Les Joyce, Mann, Proust, Conrad semblent inébranlables. Même quand le monde en guerre se désintégrait autour d’eux, ils demeuraient des êtres complets, intègres. En eux régnait la magistrale confiance du créateur souverain.
Excepté peut-être Colette (qui devint un grand écrivain à l’âge où Virginia Woolf se suicidait, car il avait fallu attendre la mort de la mère, la fin des passions qui dirigeaient sa vie, ce renouveau qu’elle nomma la Naissance du jour), les femmes écrivent en tremblant.
Virginia Woolf : « Le jour viendra-t-il où je supporterai de lire mes propres écrits imprimés sans rougir — trembler et avoir envie de disparaître ? »

Pour lutter contre cette autocritique mutilante, Woolf n’a jamais cessé de s’entraîner, comme le Gladiator de Paul Valéry. Par exemple, on voit comment elle se tonifie avec une phrase rythmée comme une salle de gym : « J’ai commencé à lire Freud hier soir ; pour élargir le cercle ; pour donner à mon cerveau un champ plus vaste ; pour le rendre objectif, pour sortir de moi-même.
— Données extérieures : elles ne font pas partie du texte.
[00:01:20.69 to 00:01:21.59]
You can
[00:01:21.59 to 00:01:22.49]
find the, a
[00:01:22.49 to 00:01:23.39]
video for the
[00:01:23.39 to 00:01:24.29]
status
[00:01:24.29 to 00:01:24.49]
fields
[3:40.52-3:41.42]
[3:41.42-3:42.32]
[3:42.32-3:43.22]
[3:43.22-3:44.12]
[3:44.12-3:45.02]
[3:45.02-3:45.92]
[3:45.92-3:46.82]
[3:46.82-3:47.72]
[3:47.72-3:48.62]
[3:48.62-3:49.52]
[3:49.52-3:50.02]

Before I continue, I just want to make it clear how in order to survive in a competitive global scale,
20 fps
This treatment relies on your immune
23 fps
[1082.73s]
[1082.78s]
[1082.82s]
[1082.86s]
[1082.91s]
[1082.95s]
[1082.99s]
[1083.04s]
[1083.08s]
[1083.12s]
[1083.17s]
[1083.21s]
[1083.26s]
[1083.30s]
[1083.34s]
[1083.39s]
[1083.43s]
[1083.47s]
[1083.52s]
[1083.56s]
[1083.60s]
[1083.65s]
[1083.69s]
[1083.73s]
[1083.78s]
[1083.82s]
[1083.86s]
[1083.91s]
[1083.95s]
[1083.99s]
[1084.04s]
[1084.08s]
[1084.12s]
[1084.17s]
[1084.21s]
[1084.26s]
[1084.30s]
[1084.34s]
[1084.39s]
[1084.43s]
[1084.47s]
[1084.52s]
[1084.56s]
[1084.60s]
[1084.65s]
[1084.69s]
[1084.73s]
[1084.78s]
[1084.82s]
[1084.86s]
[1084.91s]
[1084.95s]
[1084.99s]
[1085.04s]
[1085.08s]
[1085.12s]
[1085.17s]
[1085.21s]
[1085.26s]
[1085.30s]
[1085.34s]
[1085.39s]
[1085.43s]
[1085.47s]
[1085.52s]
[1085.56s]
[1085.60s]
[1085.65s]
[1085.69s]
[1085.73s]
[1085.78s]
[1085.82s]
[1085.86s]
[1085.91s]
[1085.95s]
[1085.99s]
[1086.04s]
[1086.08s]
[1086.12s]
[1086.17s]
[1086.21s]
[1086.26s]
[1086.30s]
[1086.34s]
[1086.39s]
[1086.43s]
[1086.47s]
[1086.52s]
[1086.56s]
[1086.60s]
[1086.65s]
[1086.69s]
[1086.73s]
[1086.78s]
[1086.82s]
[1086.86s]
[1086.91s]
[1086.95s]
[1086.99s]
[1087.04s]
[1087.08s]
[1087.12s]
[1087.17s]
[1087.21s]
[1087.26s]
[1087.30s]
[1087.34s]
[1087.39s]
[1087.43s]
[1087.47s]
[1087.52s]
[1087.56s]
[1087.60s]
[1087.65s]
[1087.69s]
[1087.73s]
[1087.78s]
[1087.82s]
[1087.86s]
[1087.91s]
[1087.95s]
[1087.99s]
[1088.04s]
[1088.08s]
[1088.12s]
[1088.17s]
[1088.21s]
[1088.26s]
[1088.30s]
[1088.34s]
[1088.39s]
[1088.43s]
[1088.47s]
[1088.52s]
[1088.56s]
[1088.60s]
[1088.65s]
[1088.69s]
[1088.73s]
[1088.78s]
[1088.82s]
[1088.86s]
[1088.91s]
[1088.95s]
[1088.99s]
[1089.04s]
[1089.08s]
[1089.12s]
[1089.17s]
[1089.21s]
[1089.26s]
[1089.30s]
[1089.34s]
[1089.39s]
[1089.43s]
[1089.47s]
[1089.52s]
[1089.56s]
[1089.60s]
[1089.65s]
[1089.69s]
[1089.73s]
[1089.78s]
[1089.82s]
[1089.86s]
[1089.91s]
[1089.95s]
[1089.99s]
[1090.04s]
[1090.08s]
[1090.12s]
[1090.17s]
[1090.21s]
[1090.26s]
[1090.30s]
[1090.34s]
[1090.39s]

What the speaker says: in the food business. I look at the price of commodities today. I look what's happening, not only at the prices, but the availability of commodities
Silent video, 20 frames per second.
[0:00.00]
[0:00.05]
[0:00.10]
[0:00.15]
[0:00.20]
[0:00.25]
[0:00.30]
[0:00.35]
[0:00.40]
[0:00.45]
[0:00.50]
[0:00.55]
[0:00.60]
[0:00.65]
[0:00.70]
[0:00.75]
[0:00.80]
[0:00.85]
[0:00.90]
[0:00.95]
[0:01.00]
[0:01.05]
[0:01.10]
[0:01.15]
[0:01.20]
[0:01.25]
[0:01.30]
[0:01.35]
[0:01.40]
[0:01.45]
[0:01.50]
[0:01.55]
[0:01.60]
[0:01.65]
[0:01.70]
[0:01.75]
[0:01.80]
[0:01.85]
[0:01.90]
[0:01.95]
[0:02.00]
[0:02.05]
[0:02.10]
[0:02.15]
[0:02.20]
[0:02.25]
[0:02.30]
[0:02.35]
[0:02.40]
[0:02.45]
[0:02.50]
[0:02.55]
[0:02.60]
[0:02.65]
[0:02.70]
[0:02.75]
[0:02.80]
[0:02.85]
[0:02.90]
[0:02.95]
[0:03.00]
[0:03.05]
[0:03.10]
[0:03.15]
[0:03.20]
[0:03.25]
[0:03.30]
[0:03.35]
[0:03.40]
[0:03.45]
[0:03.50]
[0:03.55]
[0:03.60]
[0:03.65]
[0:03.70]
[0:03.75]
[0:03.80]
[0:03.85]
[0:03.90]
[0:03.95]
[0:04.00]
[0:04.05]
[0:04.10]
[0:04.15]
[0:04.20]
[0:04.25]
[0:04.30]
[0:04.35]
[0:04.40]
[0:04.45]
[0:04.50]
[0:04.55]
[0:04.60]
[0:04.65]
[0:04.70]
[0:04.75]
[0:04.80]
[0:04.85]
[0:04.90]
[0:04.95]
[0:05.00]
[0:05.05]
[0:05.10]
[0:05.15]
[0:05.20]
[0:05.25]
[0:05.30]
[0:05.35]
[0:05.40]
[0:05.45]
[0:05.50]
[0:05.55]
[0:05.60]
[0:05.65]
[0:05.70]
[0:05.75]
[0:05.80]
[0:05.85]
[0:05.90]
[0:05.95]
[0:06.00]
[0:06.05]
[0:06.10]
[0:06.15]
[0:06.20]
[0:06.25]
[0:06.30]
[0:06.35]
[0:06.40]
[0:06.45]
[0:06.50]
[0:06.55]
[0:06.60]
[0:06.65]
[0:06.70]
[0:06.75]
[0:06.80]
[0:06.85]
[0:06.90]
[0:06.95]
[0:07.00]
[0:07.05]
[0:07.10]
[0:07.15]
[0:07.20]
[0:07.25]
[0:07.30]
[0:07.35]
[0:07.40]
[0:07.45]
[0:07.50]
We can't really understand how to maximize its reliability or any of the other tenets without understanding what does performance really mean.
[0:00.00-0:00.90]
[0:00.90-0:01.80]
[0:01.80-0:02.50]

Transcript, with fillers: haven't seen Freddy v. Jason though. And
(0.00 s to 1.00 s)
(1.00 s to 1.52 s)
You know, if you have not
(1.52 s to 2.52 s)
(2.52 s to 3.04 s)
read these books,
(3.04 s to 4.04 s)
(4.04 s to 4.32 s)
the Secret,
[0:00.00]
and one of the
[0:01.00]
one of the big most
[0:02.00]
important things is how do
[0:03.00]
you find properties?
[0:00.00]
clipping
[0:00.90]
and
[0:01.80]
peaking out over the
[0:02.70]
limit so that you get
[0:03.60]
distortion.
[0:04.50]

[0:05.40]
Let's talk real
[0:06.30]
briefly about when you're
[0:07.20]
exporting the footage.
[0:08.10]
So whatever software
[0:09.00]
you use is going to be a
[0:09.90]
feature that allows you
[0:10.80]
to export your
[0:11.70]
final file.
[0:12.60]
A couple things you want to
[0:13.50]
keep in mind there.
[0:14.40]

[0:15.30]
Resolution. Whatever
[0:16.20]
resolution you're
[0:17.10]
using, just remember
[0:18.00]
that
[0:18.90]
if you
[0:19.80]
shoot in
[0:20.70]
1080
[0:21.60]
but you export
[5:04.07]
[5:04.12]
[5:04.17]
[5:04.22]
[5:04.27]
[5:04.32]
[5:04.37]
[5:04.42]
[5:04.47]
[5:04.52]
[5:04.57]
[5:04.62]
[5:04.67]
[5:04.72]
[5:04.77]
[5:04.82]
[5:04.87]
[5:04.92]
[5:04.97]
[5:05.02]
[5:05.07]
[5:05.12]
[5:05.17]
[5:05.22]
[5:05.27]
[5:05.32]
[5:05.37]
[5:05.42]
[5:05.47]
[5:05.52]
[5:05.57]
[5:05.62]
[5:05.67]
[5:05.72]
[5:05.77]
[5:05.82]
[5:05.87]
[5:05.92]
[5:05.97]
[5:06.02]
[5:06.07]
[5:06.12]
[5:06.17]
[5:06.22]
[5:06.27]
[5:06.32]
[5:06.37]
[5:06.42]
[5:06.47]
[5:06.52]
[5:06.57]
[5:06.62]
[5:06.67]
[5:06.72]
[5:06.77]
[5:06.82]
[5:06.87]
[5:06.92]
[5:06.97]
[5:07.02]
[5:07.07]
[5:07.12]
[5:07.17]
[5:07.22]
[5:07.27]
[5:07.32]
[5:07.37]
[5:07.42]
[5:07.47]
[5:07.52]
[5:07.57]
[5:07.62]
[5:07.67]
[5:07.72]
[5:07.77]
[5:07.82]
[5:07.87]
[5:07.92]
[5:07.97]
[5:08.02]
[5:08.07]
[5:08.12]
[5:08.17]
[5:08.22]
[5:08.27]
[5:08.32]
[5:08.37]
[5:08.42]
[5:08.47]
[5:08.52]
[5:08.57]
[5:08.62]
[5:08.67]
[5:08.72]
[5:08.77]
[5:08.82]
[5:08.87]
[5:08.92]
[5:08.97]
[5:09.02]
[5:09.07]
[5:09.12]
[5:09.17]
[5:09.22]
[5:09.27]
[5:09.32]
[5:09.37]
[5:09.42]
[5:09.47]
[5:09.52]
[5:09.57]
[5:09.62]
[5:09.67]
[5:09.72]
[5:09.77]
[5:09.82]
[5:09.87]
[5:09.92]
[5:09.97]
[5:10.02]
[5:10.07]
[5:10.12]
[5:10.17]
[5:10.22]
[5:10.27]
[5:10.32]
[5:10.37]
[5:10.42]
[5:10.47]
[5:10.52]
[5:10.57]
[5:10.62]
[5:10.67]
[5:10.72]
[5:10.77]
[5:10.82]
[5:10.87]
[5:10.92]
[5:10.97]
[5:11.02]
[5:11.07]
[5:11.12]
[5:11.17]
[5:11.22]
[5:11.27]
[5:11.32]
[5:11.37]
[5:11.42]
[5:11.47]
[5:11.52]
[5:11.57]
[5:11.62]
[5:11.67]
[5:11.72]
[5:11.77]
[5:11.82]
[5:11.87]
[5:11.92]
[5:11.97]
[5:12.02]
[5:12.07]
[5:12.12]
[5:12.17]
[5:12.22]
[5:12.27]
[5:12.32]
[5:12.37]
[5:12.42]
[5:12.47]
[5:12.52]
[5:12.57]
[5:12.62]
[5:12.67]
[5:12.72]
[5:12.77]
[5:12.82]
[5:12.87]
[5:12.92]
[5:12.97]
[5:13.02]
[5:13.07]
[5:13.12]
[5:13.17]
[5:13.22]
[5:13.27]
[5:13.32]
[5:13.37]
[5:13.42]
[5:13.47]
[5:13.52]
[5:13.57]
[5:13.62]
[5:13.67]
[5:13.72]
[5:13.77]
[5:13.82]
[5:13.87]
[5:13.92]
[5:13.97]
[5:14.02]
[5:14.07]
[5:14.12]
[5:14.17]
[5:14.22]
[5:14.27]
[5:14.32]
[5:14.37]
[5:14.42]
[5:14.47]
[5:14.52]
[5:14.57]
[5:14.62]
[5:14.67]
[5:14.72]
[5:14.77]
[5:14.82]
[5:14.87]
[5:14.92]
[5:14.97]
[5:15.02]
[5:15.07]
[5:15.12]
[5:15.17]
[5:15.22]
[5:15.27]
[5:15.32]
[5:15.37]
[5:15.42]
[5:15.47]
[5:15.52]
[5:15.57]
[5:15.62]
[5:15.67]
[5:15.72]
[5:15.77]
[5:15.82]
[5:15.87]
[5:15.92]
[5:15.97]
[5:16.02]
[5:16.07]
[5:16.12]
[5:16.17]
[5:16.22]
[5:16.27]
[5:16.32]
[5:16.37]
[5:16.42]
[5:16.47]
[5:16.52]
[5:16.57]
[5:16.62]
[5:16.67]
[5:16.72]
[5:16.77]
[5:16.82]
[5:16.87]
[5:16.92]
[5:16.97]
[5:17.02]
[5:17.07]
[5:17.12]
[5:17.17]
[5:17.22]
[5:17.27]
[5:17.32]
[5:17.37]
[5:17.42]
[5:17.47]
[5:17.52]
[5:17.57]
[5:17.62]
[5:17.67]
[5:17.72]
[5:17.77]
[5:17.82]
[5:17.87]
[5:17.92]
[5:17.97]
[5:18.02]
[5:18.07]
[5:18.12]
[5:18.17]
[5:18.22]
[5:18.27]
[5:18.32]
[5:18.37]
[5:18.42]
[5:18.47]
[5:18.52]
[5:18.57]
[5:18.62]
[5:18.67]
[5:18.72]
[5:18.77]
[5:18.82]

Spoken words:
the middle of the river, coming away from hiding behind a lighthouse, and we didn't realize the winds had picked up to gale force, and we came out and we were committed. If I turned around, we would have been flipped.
Ainsi vaincrai-je le rétrécissement de l’âge. Toujours s’attaquer à de nouveaux problèmes. Briser le rythme, éviter l’ankylose, etc. » Elle dit aussi, dans la même veine, et dans une formule que je médite souvent : « Ne pas s’endormir. Toujours retourner brutalement l’oreiller. »

Je crois que pour créer et en supporter les chocs, pour tenter de faire une œuvre où il y ait de la vie, il faut être soi-même bien vivante et relire souvent les livres (peu nombreux) qui racontent cette expérience-là, de vacillations incessantes.